- _Exercise aim_
Restate the data below word for word. Leave the images out.

---

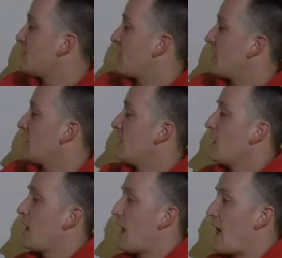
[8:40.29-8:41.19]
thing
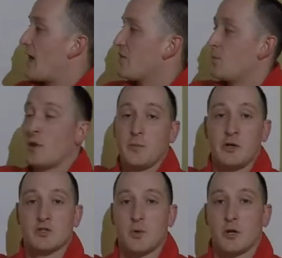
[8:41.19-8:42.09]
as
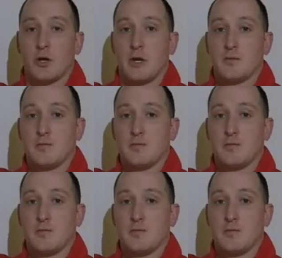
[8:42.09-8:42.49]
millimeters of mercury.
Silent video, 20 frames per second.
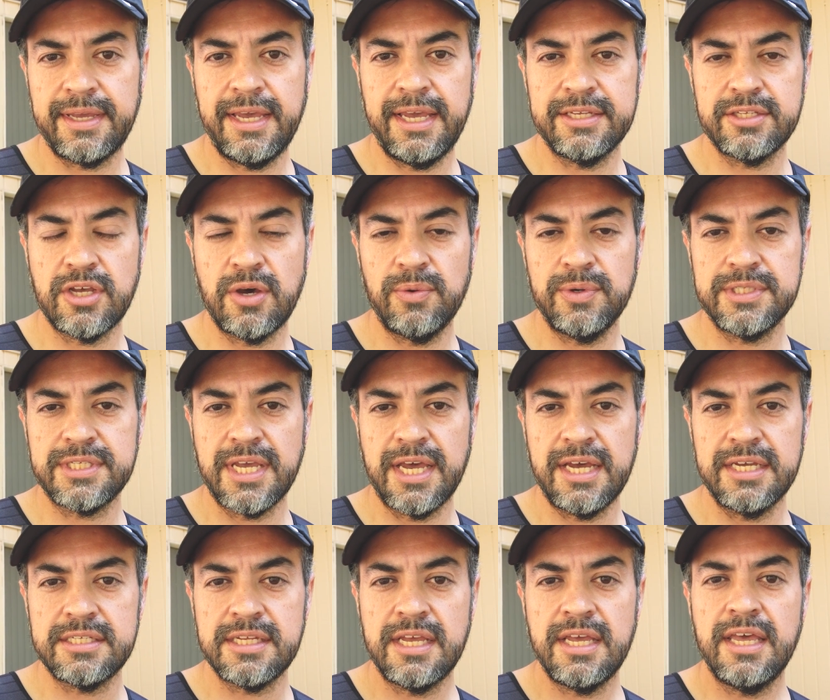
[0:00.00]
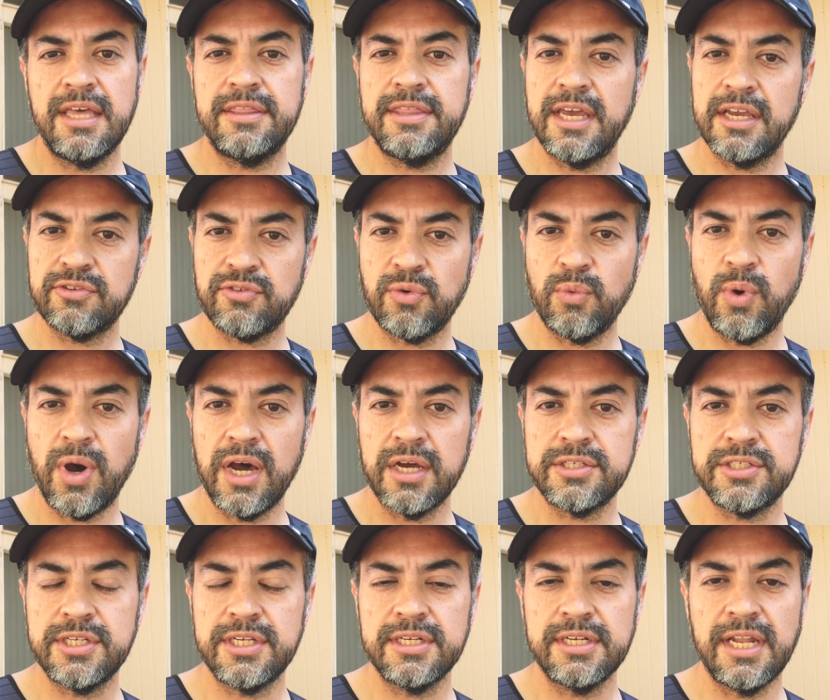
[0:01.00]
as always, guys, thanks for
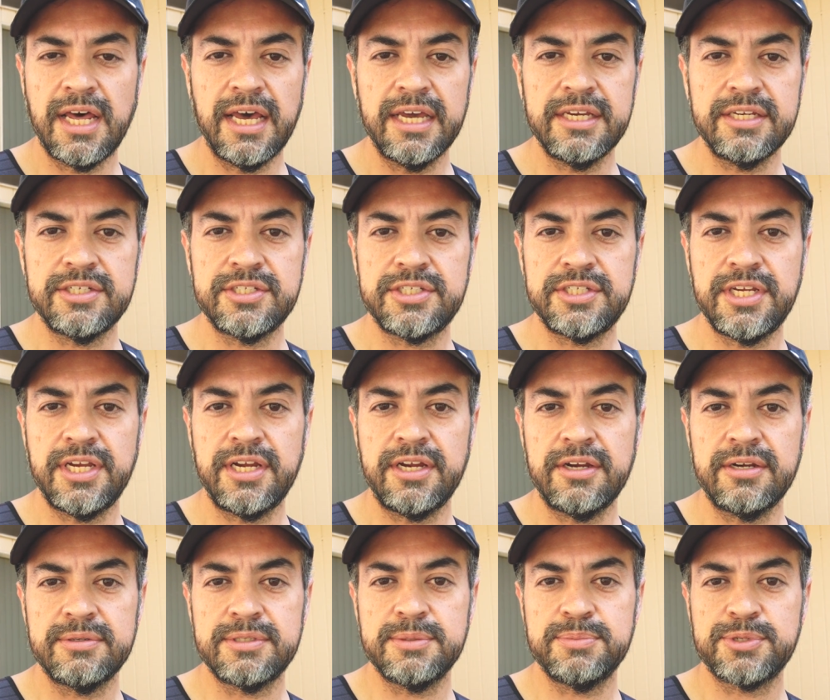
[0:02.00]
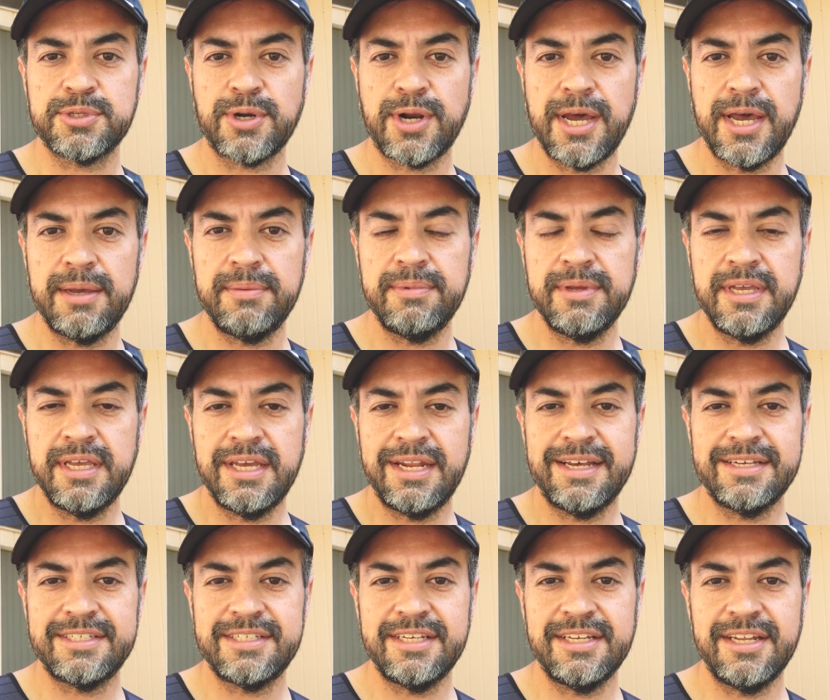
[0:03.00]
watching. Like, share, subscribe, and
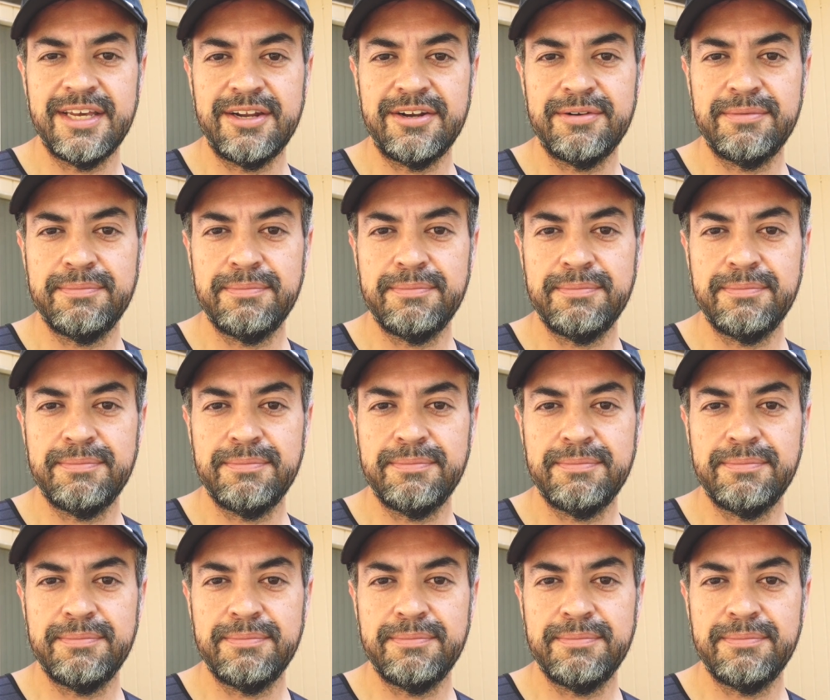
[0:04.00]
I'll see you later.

---

- _Answer for this exercise_
[8:40.29-8:41.19]
thing
[8:41.19-8:42.09]
as
[8:42.09-8:42.49]
millimeters of mercury.
Silent video, 20 frames per second.
[0:00.00]
[0:01.00]
as always, guys, thanks for
[0:02.00]
[0:03.00]
watching. Like, share, subscribe, and
[0:04.00]
I'll see you later.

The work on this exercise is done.